(What this task involves):
Only a verbatim restatement of the lines from the one with "[11:06.42-11:07.22]" through the end of the listing below is wanted. Pictures should be left out.
### Dataset records ###
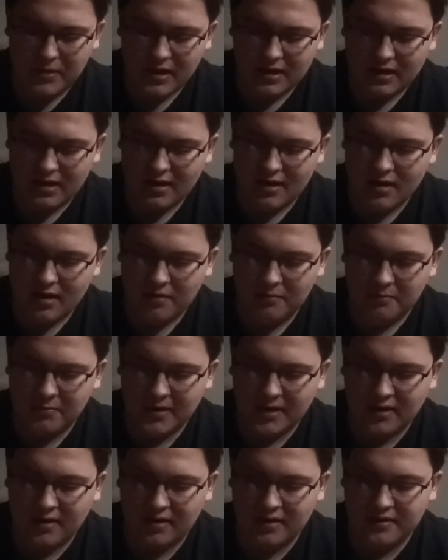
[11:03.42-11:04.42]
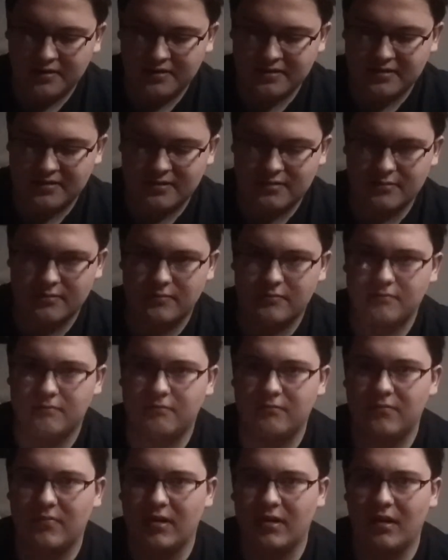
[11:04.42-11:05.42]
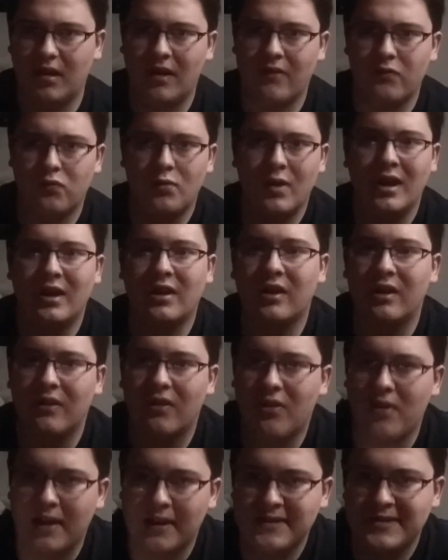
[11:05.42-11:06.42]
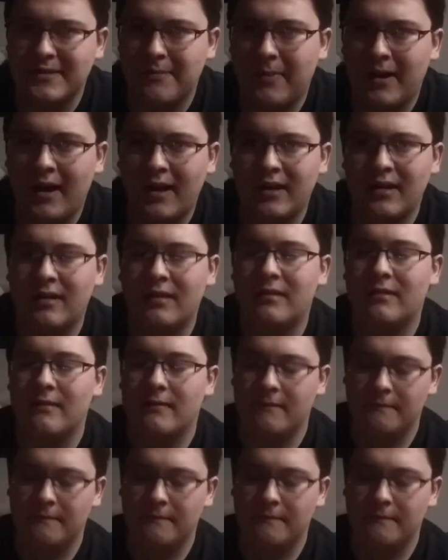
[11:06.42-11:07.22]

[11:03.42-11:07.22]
picked it up because I've read good things about it,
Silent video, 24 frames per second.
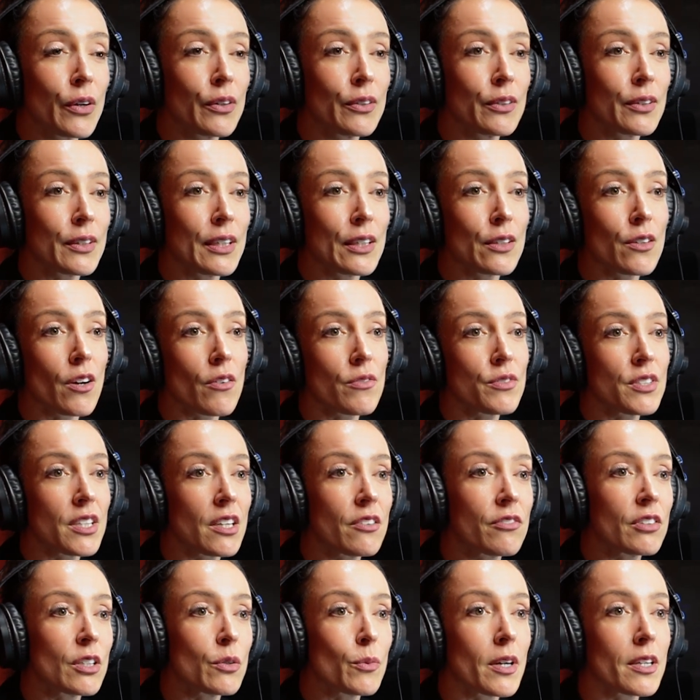looking after
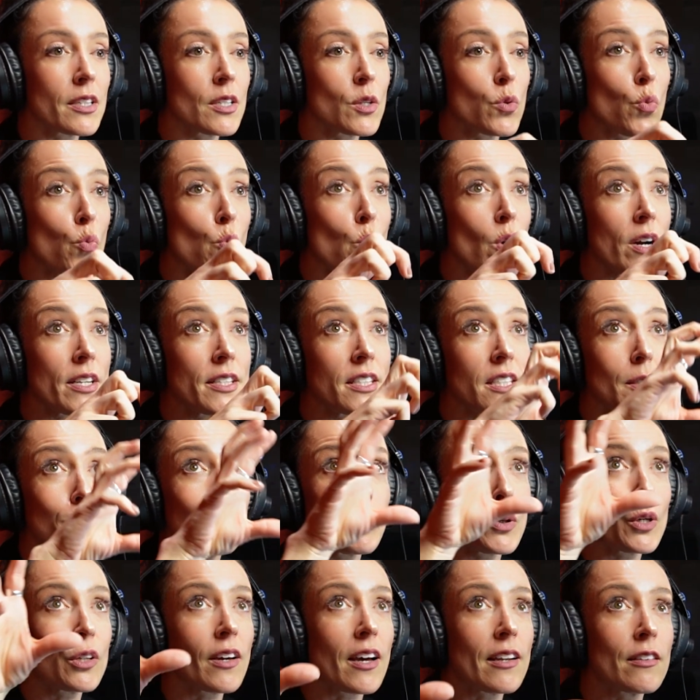everyone. What did
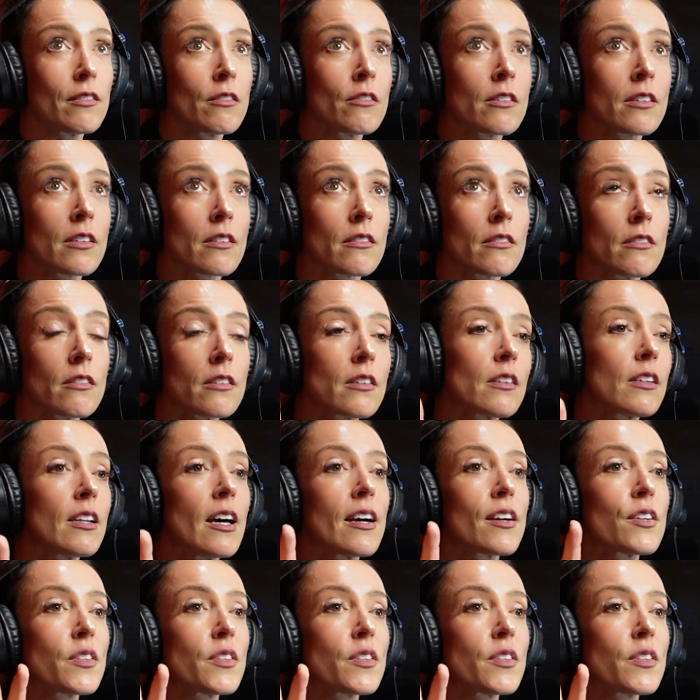burnout look like?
###
(Output of the exercise):
[11:06.42-11:07.22]

[11:03.42-11:07.22]
picked it up because I've read good things about it,
Silent video, 24 frames per second.
looking after
everyone. What did
burnout look like?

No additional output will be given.